NEW YORK, NY.- Bonhams
auction of Fine Furniture, Silver, Decorative Arts & Clocks on September 24 opens the New York furniture auction season at its 580 Madison Avenue salesroom with approximately 500 lots from several important private collections.
For the first time at Bonhams in New York, a special section of the furniture auction will be devoted to Fine European and American Clocks, with nearly 50 lots of high quality timepieces. This sale has something for all clock enthusiasts, including marine chronometers, carriage clocks, longcase clocks, skeleton clocks, musical clocks and much more. Bonhams is exceedingly pleased to present its fine and rare examples of American, English and Continental clocks, some of which have not seen a public auction in close to a century.

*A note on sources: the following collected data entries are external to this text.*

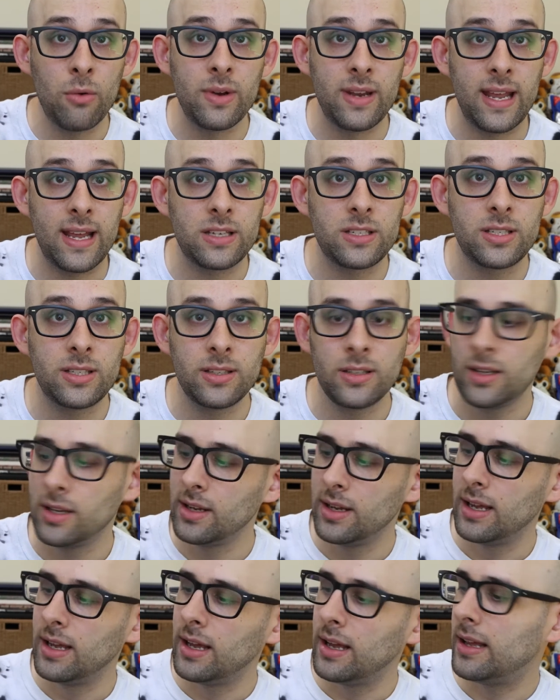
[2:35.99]
it.
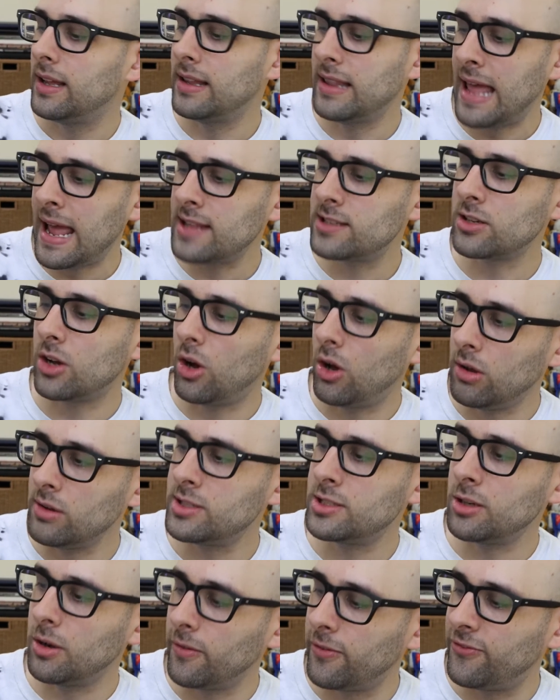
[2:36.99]
And that's
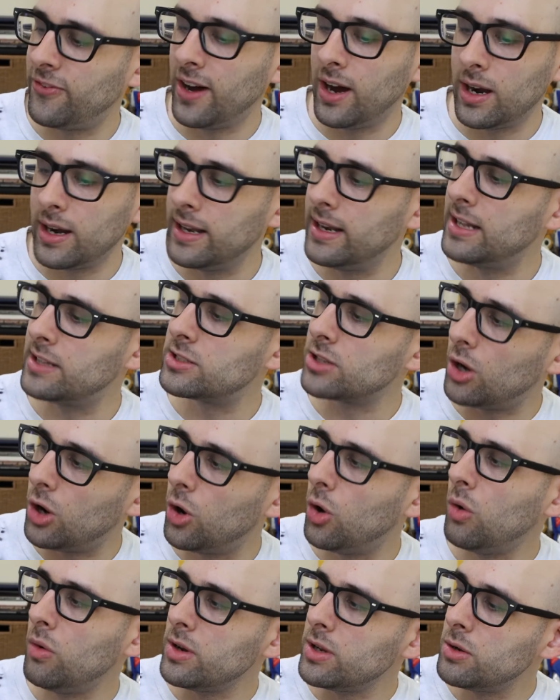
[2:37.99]
also fun in its
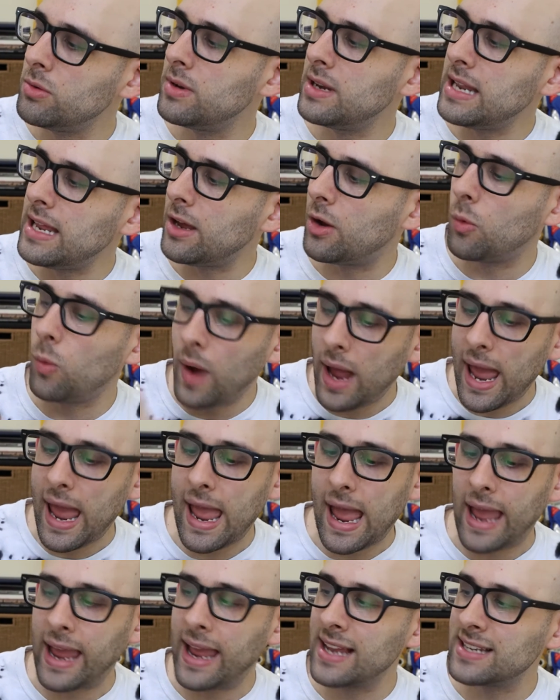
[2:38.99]
own unique
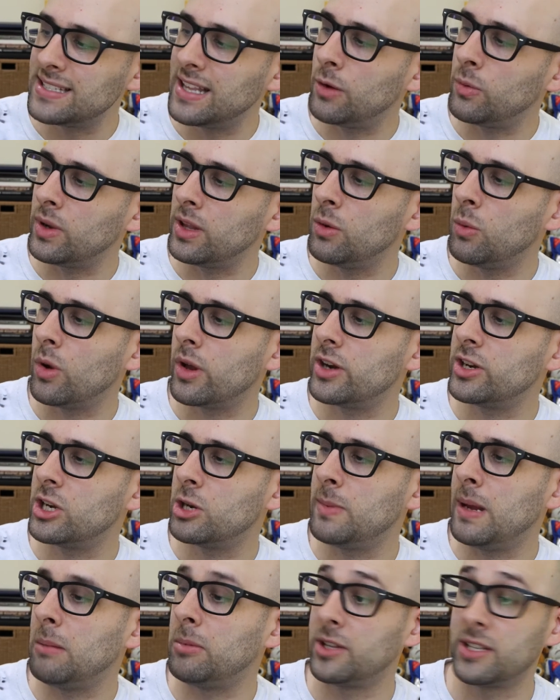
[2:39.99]
way. I guess they really wanted you
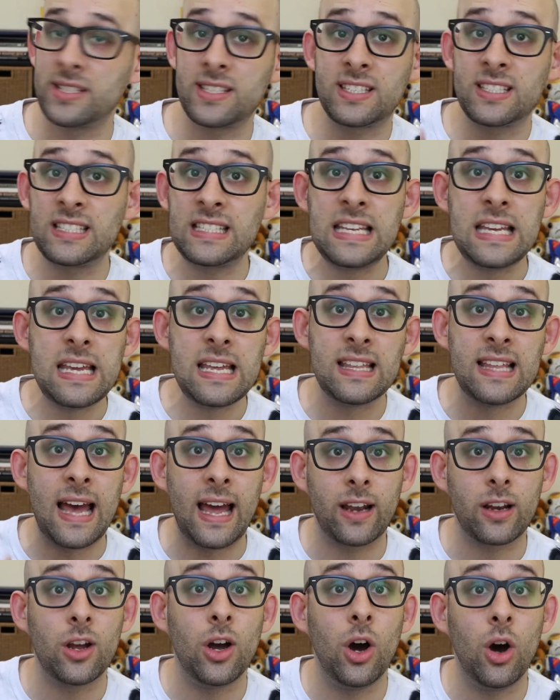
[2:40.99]
to be able to see
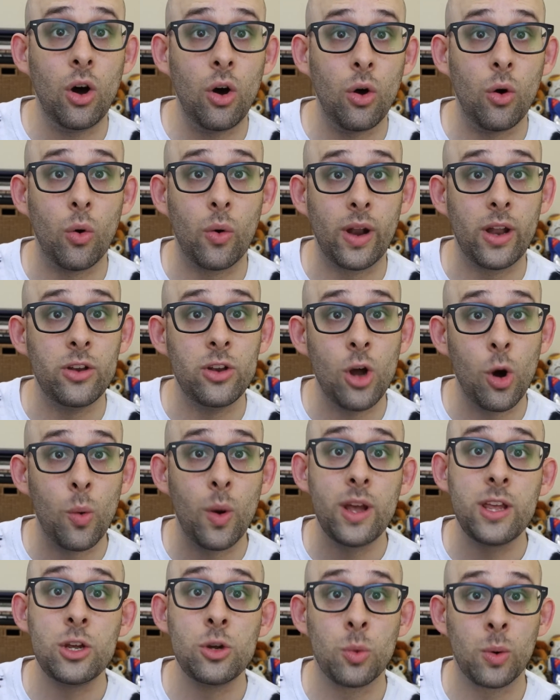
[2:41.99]
that cone and know
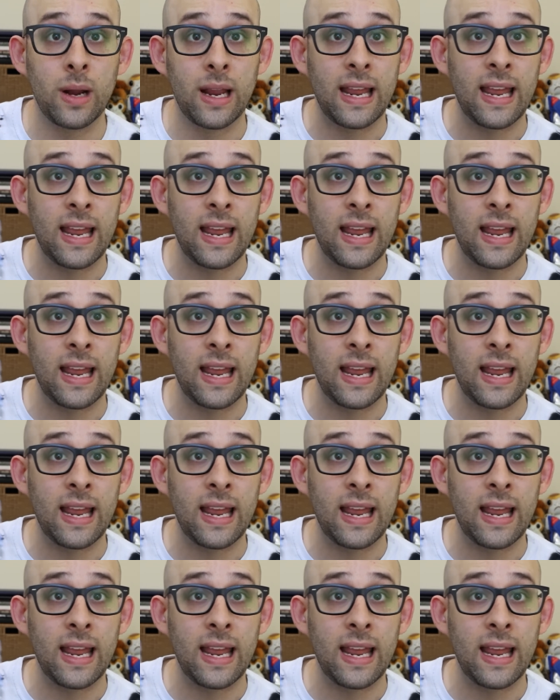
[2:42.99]
what you were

In addition to the exciting and diverse timepieces on view, three private collections of Renaissance and Baroque furniture and sculpture will fill the galleries with mythological and classical references, including a French Renaissance walnut cabinet with extremely fine carvings of the Four Seasons (est. $30,000-$50,000), and a very expressive pair of Italian Mannerist sculptures of angels (est. $4,000-$6,000). The latter come to the auction from the collection of Nelson Shanks, a world-renowned portrait artist, whose subjects have included President Bill Clinton and Lady Diana Spencer.
Another private collection in this sale is that of Bernard and Miriam Landman of Indianapolis, Ind. The Landmans collected many important clocks featured in the sale, but also sterling quality English furniture, such as a pair of George I walnut marquetry armchairs with the arms of the Suckling family, from Surrey (est. $30,000-50,000). These chairs maintain their original, dated needlework seats an extremely rare occurrence made with the family coat of arms by Robert and Dorothy Sucklings daughter, sometime before her marriage in 1734.
Several important tapestries will be offered in this auction, including a fine mid-18th century Beauvais tapestry, depicting Europa and the Bull, after a design by Francois Boucher (est. $30,000-$50,000), and a very rare Renaissance tapestry by Joost van Herzeele, representing a royal entourage returning from the hunt (est. $30,000-$50,000).
Nineteenth-century furnishings and decoration are well represented by a Louis XVI style center table after Adam Weisweiler, beautifully mounted with pink ground Sevres style porcelain plaques, in the grand tradition of 18th-century marchand-merciers such as Daguerre and Poirier (est. $22,000-$30,000), and a stunning pair of gilt bronze mounted Imperial Russian cut glass vases (est. $100,000-$150,000).
There are nearly 150 lots of silver in the September 25 auction, and an elegant Puiforcat sterling silver flatware service for 12 (est. $18,000-$25,000) and a set of 12 Regency sterling silver dinner plates by Paul Storr (est. $15,000-$25,000) are among the most outstanding.
The sale also features unusual and compelling decorative items. One such example is a Victorian sterling silver presentation shield by Charles Frederick Hancock (est. $15,000-$20,000), depicting scenes from Sir Walter Scotts Ivanhoe. The shield and its subject matter powerfully illustrate the revival of Gothic imagery evident in Europe at the end of the 19th century. An equally striking, and decidedly more whimsical, highlight on offer is a Meissen porcelain 22-piece monkey band, or Affenkappelle (est. $14,000-$18,000). Originally created by the Meissen porcelain factory in Saxony in the mid-18th century, Affenkapelle ware parodied the Dresden Orchestra in ornate singerie, popularized by French artists of the period. Bonhams fine 20th century example is based on the models of J.J. Kandler.